Does the Holy Spirit proceed only from the Father—or also from the Son?
Protestants and Roman Catholics might immediately answer the latter and wonder why their Orthodox friends protest. Historically one of the major obstacles to Christian unity across the East-West divide, the Filioque—the part of the Latin translation of the Nicene Creed claiming the Holy Spirit proceeds from the Father and the Son—still bedevils Trinitarian theologians today.

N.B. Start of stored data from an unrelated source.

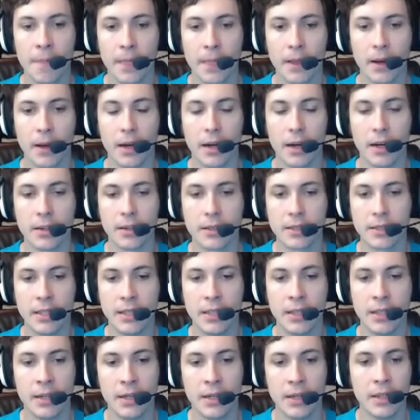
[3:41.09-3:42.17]
Oh,
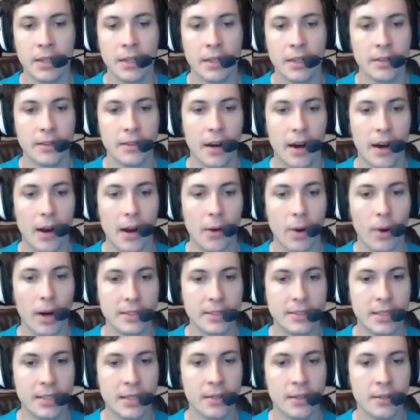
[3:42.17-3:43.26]
there I
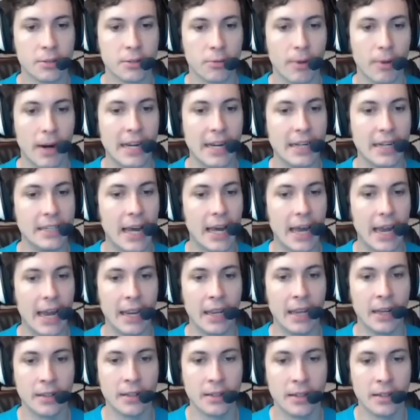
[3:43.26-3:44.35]
was. It's a rainy day,
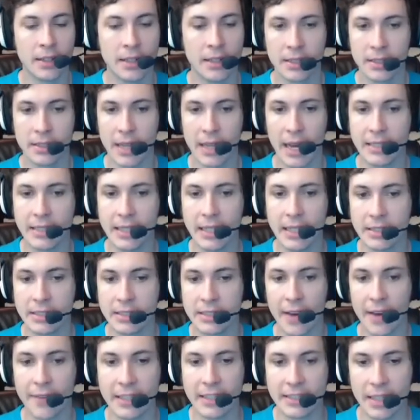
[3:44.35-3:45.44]

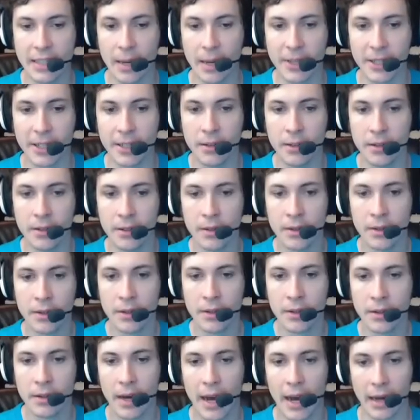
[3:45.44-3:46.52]
1970 something.
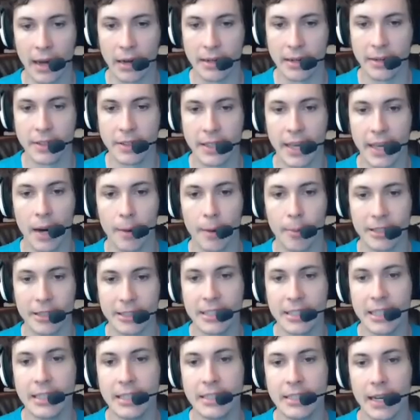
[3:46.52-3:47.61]
I don't even care about the
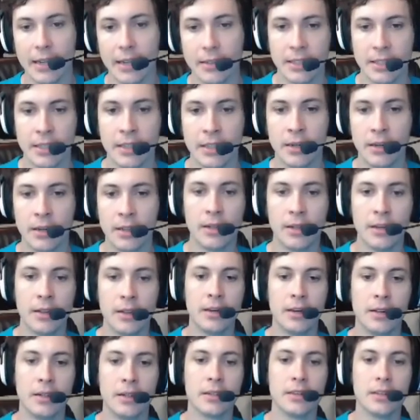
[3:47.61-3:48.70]
details.
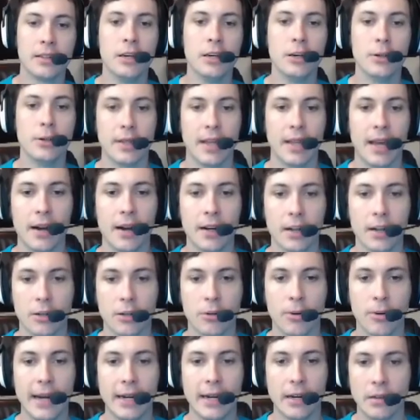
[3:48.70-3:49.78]
You were there in a
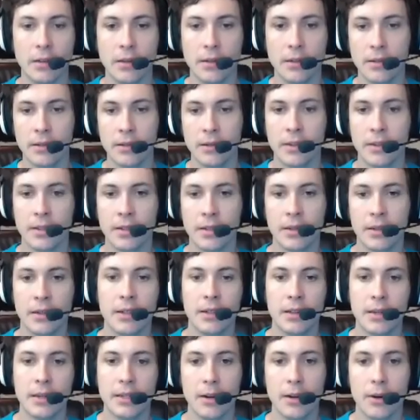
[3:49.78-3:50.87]
cradle,
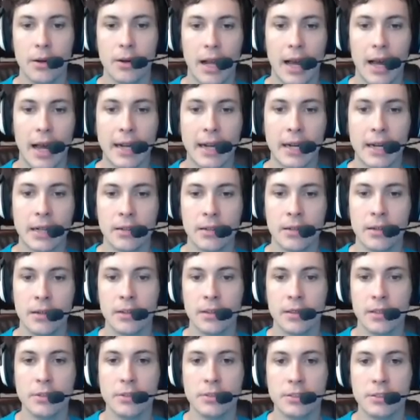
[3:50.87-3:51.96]
and you were like,
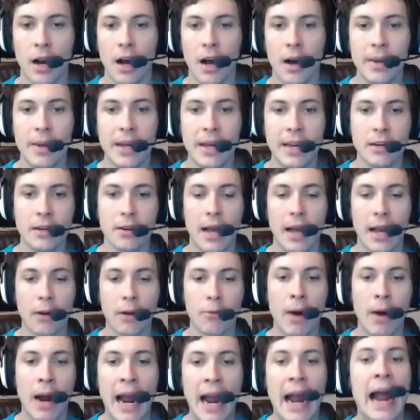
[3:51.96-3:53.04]
you saw me, and you were like,
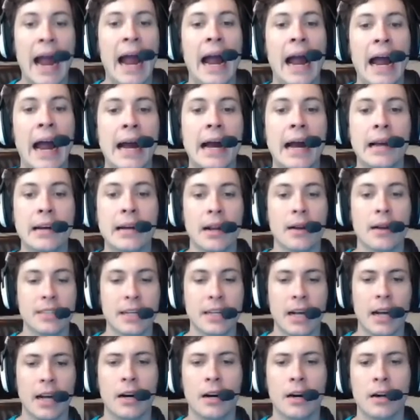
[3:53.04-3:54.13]
wah! And I was
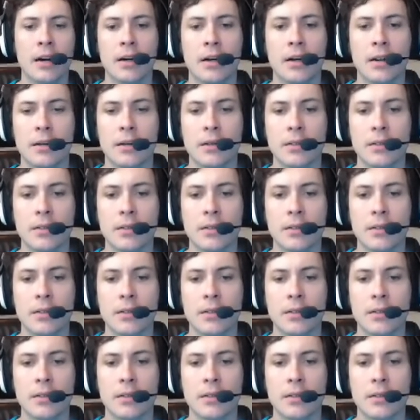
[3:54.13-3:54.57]
like, oh.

How can the church possibly achieve unity faced with a dogmatic difference, implacable for over a millennium? Giulio Maspero shows us how the answer can be found in history. In the fourth century, faced with the Pneumatomachians denying the divinity of the Holy Spirit, the Cappadocian Fathers came to a relational understanding of the most elusive person of the Trinity: the Holy Spirit was conceived of as the glory and power eternally exchanged between the Father and the Son. In fact, this understanding is still fundamentally shared by Eastern and Western Christians. Examining Syriac traditions as an example, Maspero observes that both Syriac and Latin lack the linguistic precision to describe the nature of the Holy Spirit’s procession from the Trinity in the same way as Greek, hence the ambiguous Filioque.

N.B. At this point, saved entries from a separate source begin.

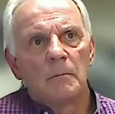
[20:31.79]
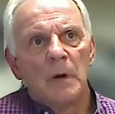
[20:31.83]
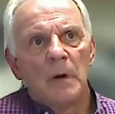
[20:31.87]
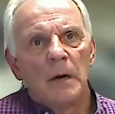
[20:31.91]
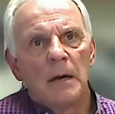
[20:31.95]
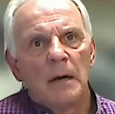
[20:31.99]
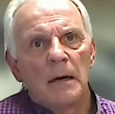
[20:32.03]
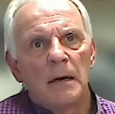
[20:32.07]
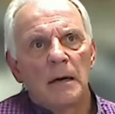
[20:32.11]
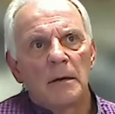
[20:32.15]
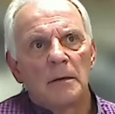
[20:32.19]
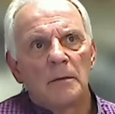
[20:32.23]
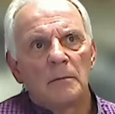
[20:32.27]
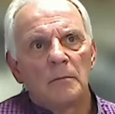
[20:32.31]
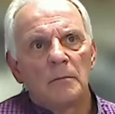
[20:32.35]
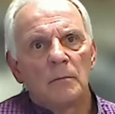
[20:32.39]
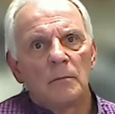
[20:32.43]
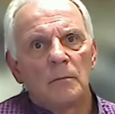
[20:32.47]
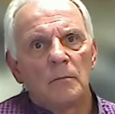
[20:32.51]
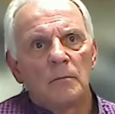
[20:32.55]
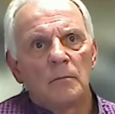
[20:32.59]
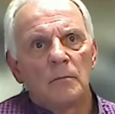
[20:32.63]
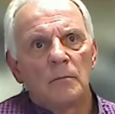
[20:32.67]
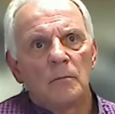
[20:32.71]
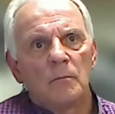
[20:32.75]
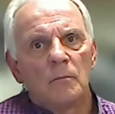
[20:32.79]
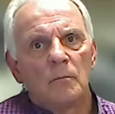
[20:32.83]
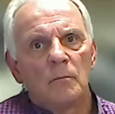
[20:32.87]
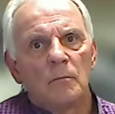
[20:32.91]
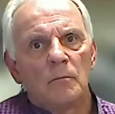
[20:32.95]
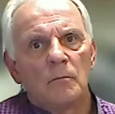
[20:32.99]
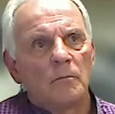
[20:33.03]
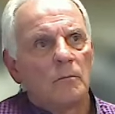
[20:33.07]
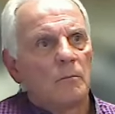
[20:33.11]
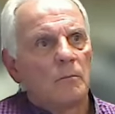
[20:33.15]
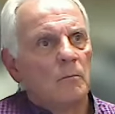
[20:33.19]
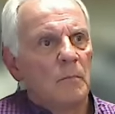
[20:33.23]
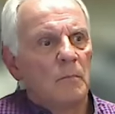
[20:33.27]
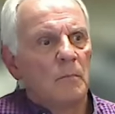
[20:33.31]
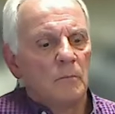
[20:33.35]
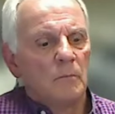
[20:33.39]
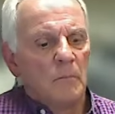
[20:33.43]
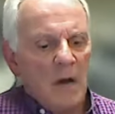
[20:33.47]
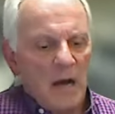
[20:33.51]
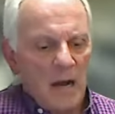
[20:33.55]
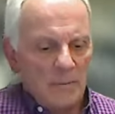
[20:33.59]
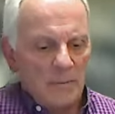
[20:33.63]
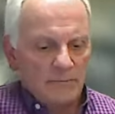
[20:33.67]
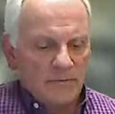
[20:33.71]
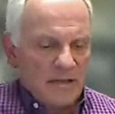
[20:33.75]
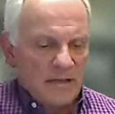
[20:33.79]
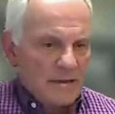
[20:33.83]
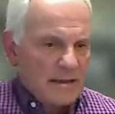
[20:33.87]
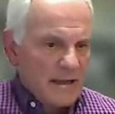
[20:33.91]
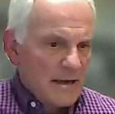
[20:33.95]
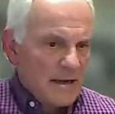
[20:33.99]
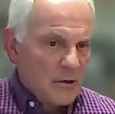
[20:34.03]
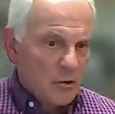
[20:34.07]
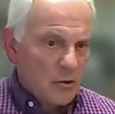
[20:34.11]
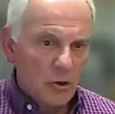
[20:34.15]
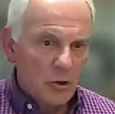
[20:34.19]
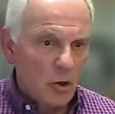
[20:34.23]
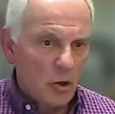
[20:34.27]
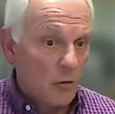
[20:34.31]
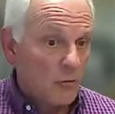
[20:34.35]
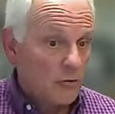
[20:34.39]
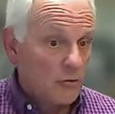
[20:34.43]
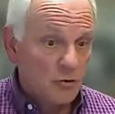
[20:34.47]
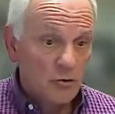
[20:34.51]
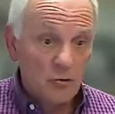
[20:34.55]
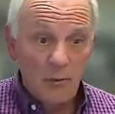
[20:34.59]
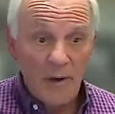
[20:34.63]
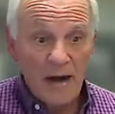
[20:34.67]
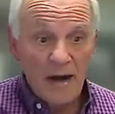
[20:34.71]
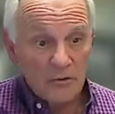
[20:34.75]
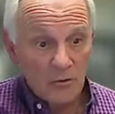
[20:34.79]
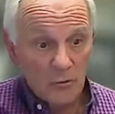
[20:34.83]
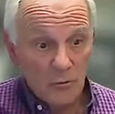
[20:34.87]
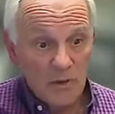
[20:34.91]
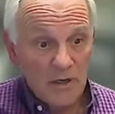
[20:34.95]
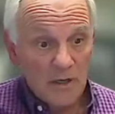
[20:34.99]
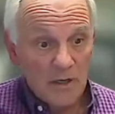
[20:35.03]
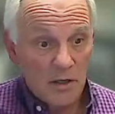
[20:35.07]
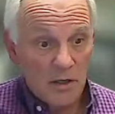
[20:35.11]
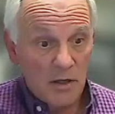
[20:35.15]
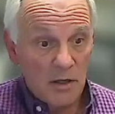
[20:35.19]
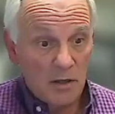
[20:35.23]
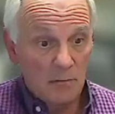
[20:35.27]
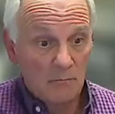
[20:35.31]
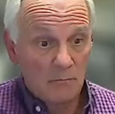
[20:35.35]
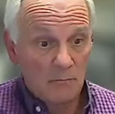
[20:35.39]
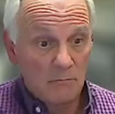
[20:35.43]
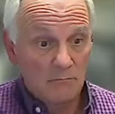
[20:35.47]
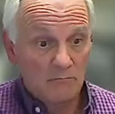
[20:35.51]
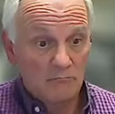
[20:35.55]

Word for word: uh, up to date on all the directories.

Yet what might be seen on the surface as a mere translation error reveals deep questions about the triune nature of God. With rigorous theological argument, Maspero ultimately proposes a way forward for East and West—one based not on centuries of polemics, but on a common tradition established by the Greek Fathers. Essential reading for the ecumenically minded theologian, Rethinking the Filioque with the Greek Fathers takes a crucial step toward Christian unity.